На лице демуазель появилась и тут же исчезла улыбка. Хорошо.
— Я вижу, ты человек, который склонен глубоко задумываться, — заявил толстяк. — Тогда скажи, заработав деньги для своей хозяйки, после столь глубоких раздумий… Почему же ты вкладываешь их от собственного имени? И не в Милане, но в Венеции?
Клаас покосился на свою нанимательницу и опустил голову.
— Думаю, тебе лучше ответить, — осторожно заметила она.
— Деньги перевели Медичи, — пояснил Клаас.
— Из Милана в Венецию, — так мне сообщили мои соглядатаи. Они явно решили, что твои услуги стоят этой оплаты?
Клаас уперся взглядом в пол.
— Они решили, что дело того стоит, потому что я дал им неправильный курс для Венеции, в одном из писем, которое вскрыл. Оно не было зашифровано.
— Ты подделал депешу? — воскликнул толстяк. Марианна де Шаретти вновь побледнела.

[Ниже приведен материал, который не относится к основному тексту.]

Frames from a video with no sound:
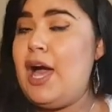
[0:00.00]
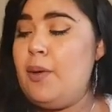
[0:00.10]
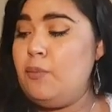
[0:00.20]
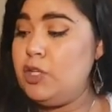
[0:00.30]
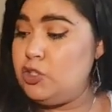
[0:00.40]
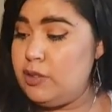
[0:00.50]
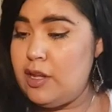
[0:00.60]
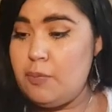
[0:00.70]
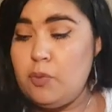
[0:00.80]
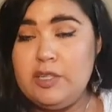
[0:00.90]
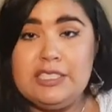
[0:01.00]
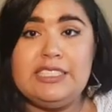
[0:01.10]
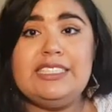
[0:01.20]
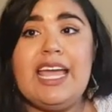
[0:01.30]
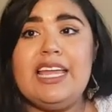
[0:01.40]
We do a lot of pulling to
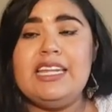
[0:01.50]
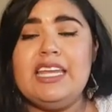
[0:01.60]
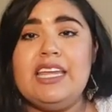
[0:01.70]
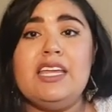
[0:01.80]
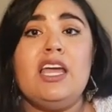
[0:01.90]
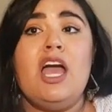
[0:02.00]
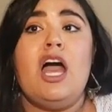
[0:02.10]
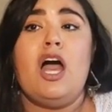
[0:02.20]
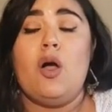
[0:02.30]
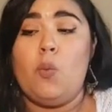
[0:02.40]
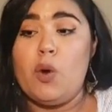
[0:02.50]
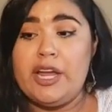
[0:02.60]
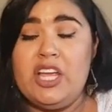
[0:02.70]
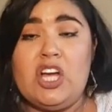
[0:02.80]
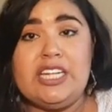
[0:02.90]
standing,
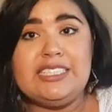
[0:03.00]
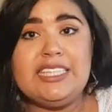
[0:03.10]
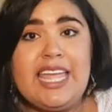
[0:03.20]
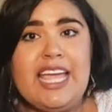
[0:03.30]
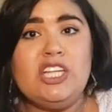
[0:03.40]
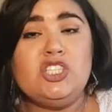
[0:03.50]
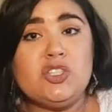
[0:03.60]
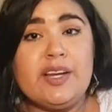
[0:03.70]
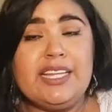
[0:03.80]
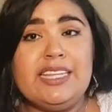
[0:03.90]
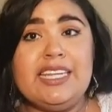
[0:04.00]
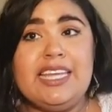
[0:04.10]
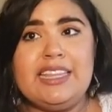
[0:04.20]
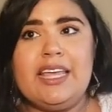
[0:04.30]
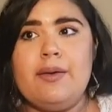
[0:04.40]
working on his legs,
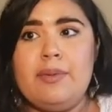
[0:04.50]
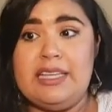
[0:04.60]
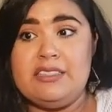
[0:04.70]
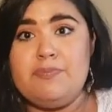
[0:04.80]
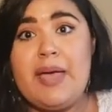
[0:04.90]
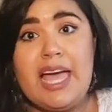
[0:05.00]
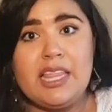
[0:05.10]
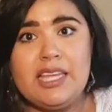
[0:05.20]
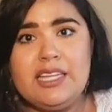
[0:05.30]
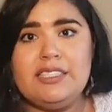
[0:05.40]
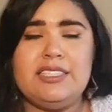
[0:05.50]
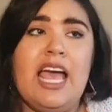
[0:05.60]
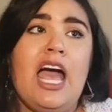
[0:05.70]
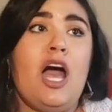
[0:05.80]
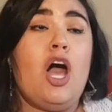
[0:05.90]
strengthening them, his balance,
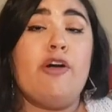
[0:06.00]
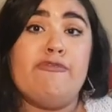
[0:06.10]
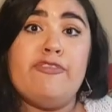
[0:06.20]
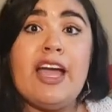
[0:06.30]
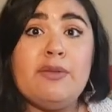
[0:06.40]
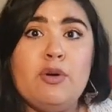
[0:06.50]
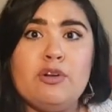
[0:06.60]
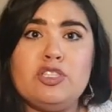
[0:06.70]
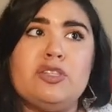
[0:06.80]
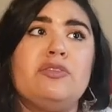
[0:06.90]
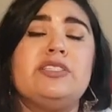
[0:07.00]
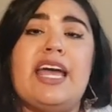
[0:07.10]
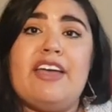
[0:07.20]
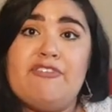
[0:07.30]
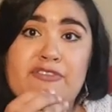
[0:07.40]
fine motor skills,
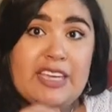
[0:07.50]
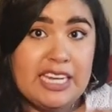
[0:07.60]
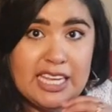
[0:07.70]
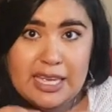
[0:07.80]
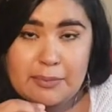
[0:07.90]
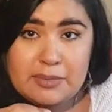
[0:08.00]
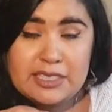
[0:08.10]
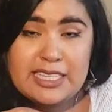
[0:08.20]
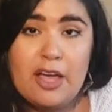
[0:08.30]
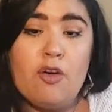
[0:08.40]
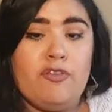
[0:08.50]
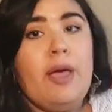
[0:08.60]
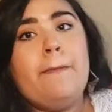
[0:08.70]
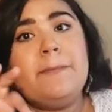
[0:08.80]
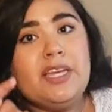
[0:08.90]
feeding himself,
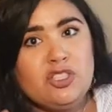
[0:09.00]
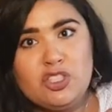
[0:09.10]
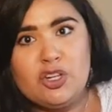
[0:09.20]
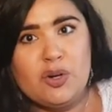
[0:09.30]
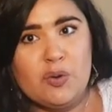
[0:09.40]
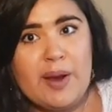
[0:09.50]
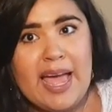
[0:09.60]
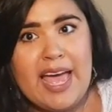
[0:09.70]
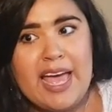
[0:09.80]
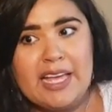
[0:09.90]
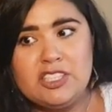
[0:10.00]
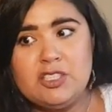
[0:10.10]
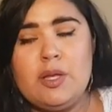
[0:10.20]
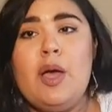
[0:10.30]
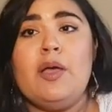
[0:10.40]
pincher
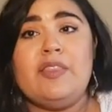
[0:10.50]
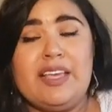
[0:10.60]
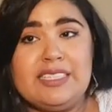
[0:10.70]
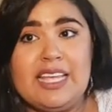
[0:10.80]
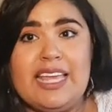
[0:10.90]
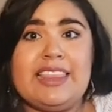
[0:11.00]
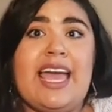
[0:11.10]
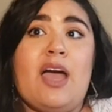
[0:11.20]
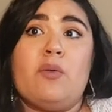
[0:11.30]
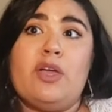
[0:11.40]
grasp, things like that.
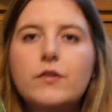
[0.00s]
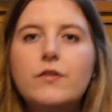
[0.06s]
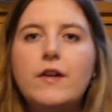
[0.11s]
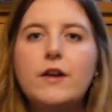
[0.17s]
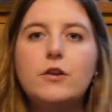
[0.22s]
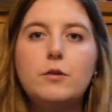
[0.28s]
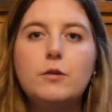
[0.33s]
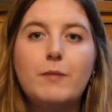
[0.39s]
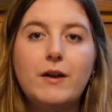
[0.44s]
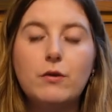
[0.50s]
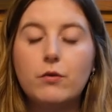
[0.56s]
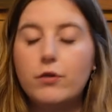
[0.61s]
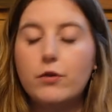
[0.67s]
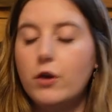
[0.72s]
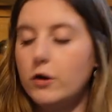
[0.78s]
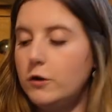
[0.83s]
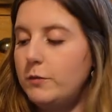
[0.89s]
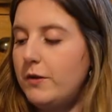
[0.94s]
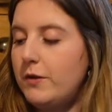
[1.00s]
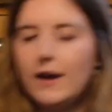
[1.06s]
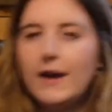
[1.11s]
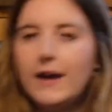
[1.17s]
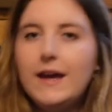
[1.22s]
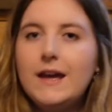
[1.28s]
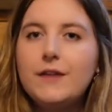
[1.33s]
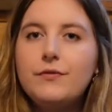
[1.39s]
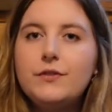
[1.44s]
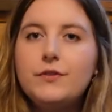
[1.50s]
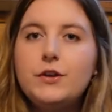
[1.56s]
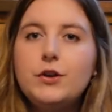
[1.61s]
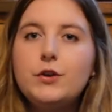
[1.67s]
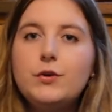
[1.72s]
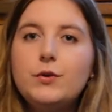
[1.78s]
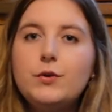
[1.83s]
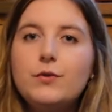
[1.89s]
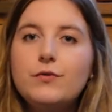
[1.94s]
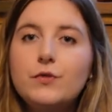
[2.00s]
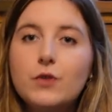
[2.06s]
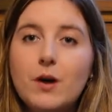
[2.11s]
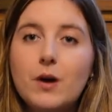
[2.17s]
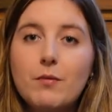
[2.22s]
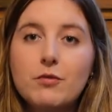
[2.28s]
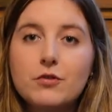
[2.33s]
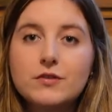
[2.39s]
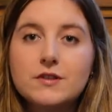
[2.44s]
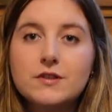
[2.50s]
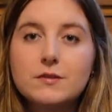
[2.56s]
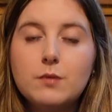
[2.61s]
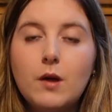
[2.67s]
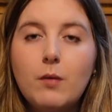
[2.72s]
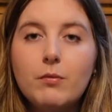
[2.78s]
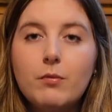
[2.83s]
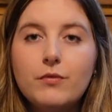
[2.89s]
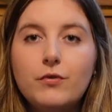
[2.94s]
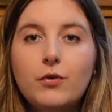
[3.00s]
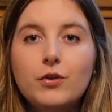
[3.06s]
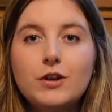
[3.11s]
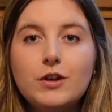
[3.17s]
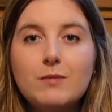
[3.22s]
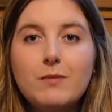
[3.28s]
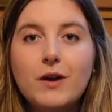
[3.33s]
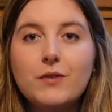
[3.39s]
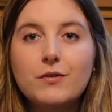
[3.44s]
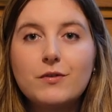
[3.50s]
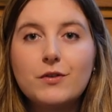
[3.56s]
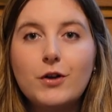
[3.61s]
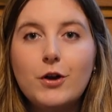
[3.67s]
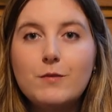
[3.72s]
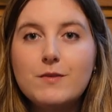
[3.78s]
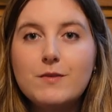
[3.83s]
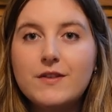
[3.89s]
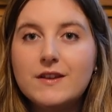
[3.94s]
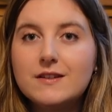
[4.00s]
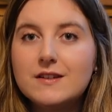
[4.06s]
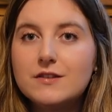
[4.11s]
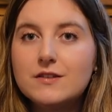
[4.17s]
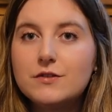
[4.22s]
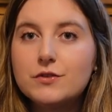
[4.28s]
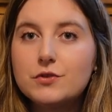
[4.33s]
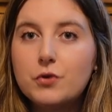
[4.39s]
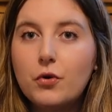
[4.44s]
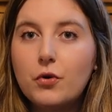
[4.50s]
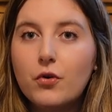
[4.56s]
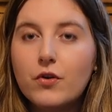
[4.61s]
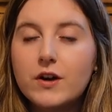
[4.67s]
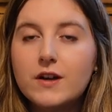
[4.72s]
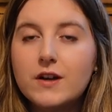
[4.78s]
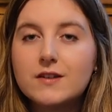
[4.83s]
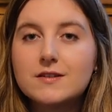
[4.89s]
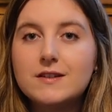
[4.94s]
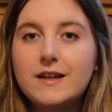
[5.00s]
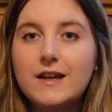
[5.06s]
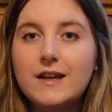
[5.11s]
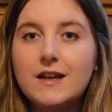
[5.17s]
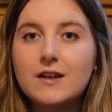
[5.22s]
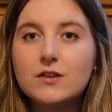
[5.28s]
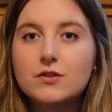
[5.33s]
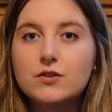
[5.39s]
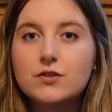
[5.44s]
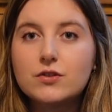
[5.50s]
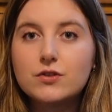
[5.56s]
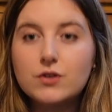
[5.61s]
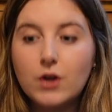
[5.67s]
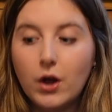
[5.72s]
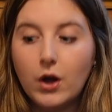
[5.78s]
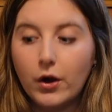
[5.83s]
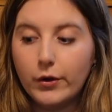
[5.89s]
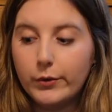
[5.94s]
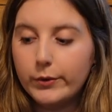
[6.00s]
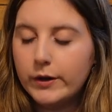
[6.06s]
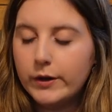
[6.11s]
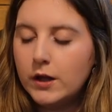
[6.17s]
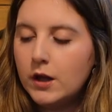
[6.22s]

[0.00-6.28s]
then you may not know, but if you've not come across this plant before, you might not know, but this is notoriously slow.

— Ты глупец, Клаас Теперь тебе конец.
— Но вы же никому не расскажете, — утешил ее Клаас слегка оживляясь. — А выгода будет немаленькая.
— Я не скажу, — подтвердила Марианна де Шаретти. — Но разве ты забыл, кто он такой?
— Нет, не забыл.
— Я рад, — толстяк поднял руку. — Подойди сюда, недоумок.
Клаас шевельнулся, затем послушно обогнул стол и встал там, где ему было велено.
Джордан де Рибейрак посмотрел на него.
— Ты совершил нелепое покушение на жизнь моего сына Ты не смог убить его. Но ты ведь намерен попытаться вновь, не так ли? Как только получишь денег и немножко власти, и люди больше не будут смеяться над тобой и сажать в тюрьму. Вот откуда эти внезапные амбиции?
— Ваш сын? — переспросил Клаас. — Почему вы решили, что с деньгами мне будет проще убить его?
Толстяк не сводил с него взгляда.
— Ты с ним дрался, — заявил он.
— Это он дрался со мной, — покачал головой Клаас. — Насколько я слышал, прежде вы не интересовались его существованием. Так с чего вдруг теперь эта внезапная защита? Вы не сможете поправить то, что с ним неладно; слишком поздно. Вы не сможете изменить то, что неладно со мной; вы даже не знаете, что это такое.
— Ты меня недооцениваешь, — возразил Джордан де Рибейрак. — Я мог бы начать с твоего имени.
Марианна де Шаретти воскликнула:
— Но ведь он ничем не навредил Медичи! Толстяк обернулся к ней.